[Dataset excerpts]:
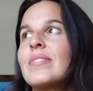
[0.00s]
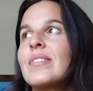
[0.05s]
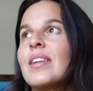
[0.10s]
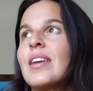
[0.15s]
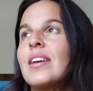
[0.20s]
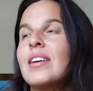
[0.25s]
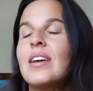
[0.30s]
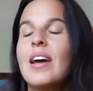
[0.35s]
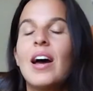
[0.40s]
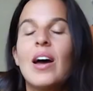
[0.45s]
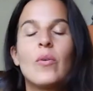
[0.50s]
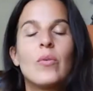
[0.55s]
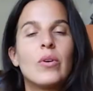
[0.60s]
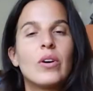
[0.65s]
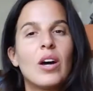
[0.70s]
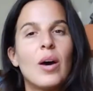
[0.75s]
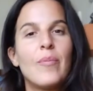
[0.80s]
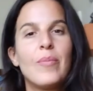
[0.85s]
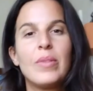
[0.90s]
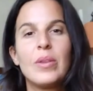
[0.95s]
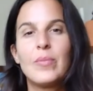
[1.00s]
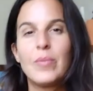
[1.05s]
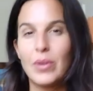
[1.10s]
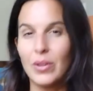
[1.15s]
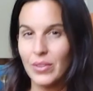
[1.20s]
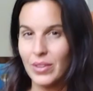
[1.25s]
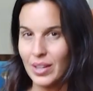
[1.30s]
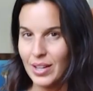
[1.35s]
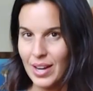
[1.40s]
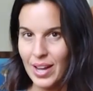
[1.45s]
yeah, I woke up in the middle of the
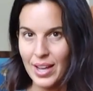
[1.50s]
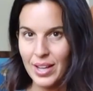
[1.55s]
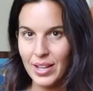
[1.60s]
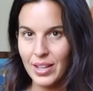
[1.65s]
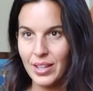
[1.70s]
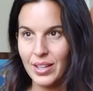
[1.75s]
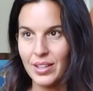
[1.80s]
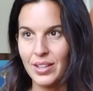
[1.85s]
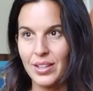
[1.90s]
night.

[Task details]: Set every record down verbatim. No pictures belong in the copy.

[Written answer]:
[0.00s]
[0.05s]
[0.10s]
[0.15s]
[0.20s]
[0.25s]
[0.30s]
[0.35s]
[0.40s]
[0.45s]
[0.50s]
[0.55s]
[0.60s]
[0.65s]
[0.70s]
[0.75s]
[0.80s]
[0.85s]
[0.90s]
[0.95s]
[1.00s]
[1.05s]
[1.10s]
[1.15s]
[1.20s]
[1.25s]
[1.30s]
[1.35s]
[1.40s]
[1.45s]
yeah, I woke up in the middle of the
[1.50s]
[1.55s]
[1.60s]
[1.65s]
[1.70s]
[1.75s]
[1.80s]
[1.85s]
[1.90s]
night.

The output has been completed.